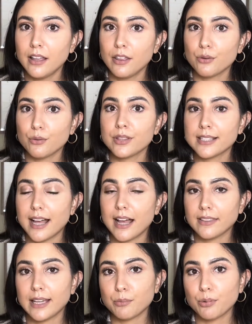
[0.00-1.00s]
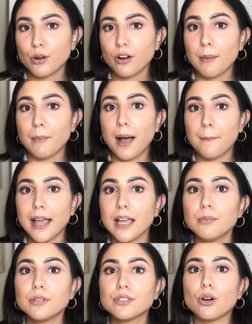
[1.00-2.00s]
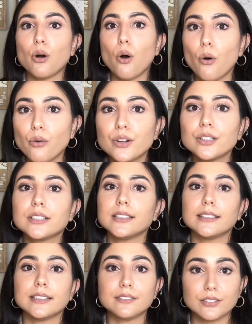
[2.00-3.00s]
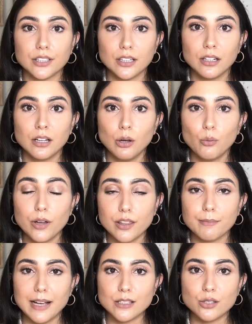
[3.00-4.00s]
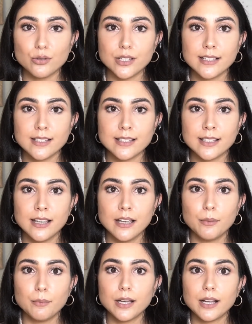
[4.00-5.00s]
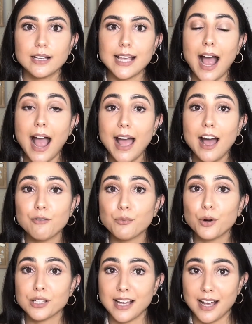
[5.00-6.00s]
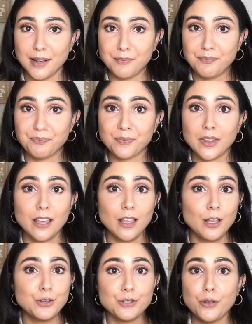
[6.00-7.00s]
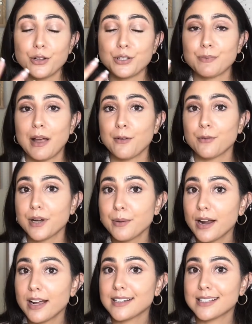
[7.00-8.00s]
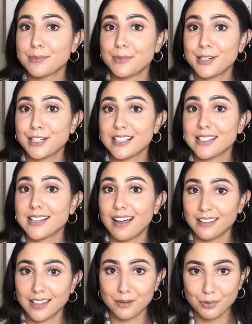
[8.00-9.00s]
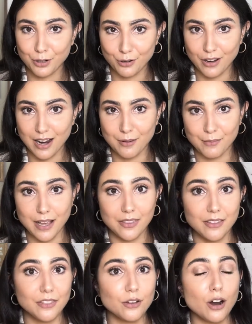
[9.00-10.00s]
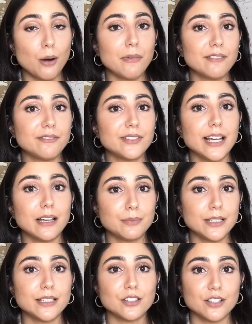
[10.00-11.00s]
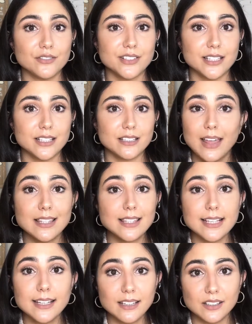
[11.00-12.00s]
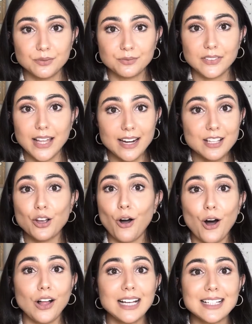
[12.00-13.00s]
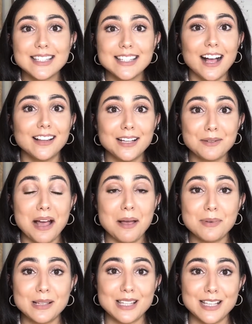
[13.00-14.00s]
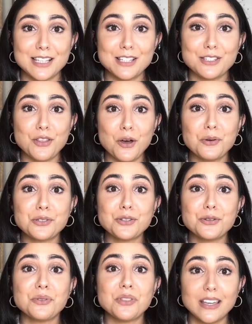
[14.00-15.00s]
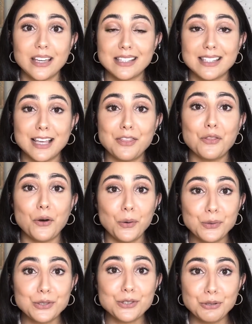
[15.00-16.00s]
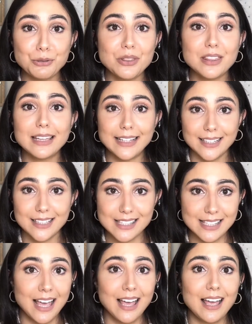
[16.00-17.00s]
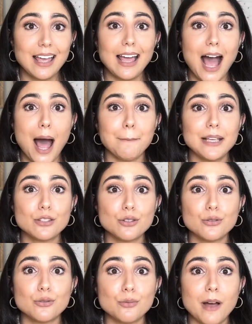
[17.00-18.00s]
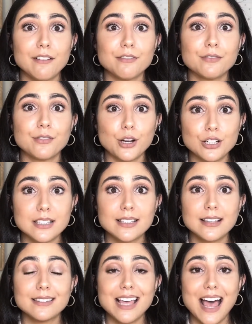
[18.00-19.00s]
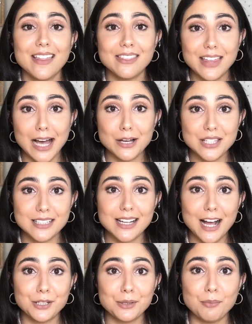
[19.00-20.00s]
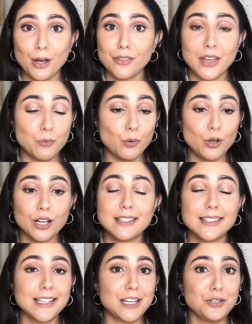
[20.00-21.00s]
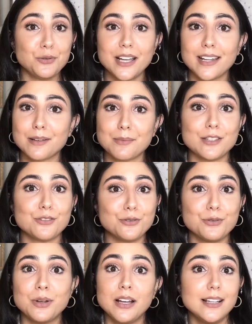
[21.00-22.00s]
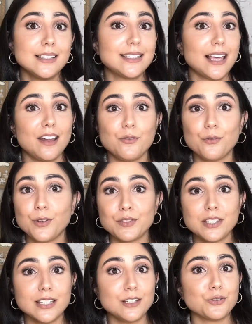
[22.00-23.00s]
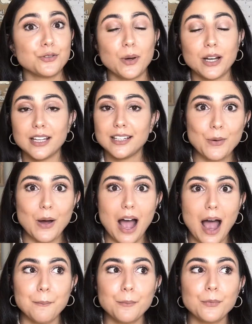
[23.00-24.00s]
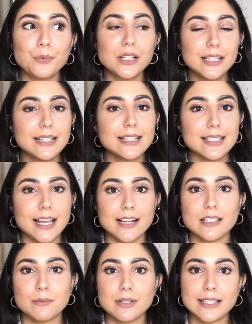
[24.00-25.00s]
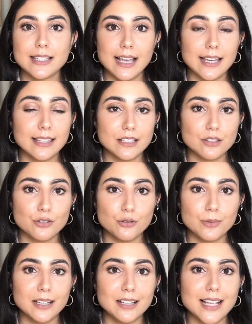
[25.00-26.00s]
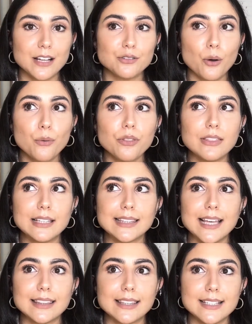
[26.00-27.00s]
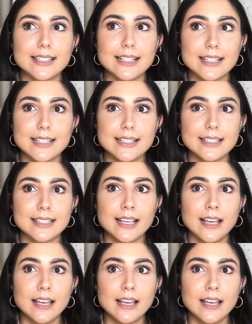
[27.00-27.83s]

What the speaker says: through this online program, I'm able to over deliver with my students because I have more time. So there's my rebrand experience online program, and then there are my VIP services. That's it. That is all I sell in my business, is those 2 things. And those 2 things got me to my first $10,000 month and will continue getting me to 10, 15, 20. I'm really excited to be saying this too, because I don't think that this is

TO DO:
Word for word, reproduce the listing above; no image should be carried over.

ANSWER FOR THIS EXERCISE:
[0.00-1.00s]
[1.00-2.00s]
[2.00-3.00s]
[3.00-4.00s]
[4.00-5.00s]
[5.00-6.00s]
[6.00-7.00s]
[7.00-8.00s]
[8.00-9.00s]
[9.00-10.00s]
[10.00-11.00s]
[11.00-12.00s]
[12.00-13.00s]
[13.00-14.00s]
[14.00-15.00s]
[15.00-16.00s]
[16.00-17.00s]
[17.00-18.00s]
[18.00-19.00s]
[19.00-20.00s]
[20.00-21.00s]
[21.00-22.00s]
[22.00-23.00s]
[23.00-24.00s]
[24.00-25.00s]
[25.00-26.00s]
[26.00-27.00s]
[27.00-27.83s]

What the speaker says: through this online program, I'm able to over deliver with my students because I have more time. So there's my rebrand experience online program, and then there are my VIP services. That's it. That is all I sell in my business, is those 2 things. And those 2 things got me to my first $10,000 month and will continue getting me to 10, 15, 20. I'm really excited to be saying this too, because I don't think that this is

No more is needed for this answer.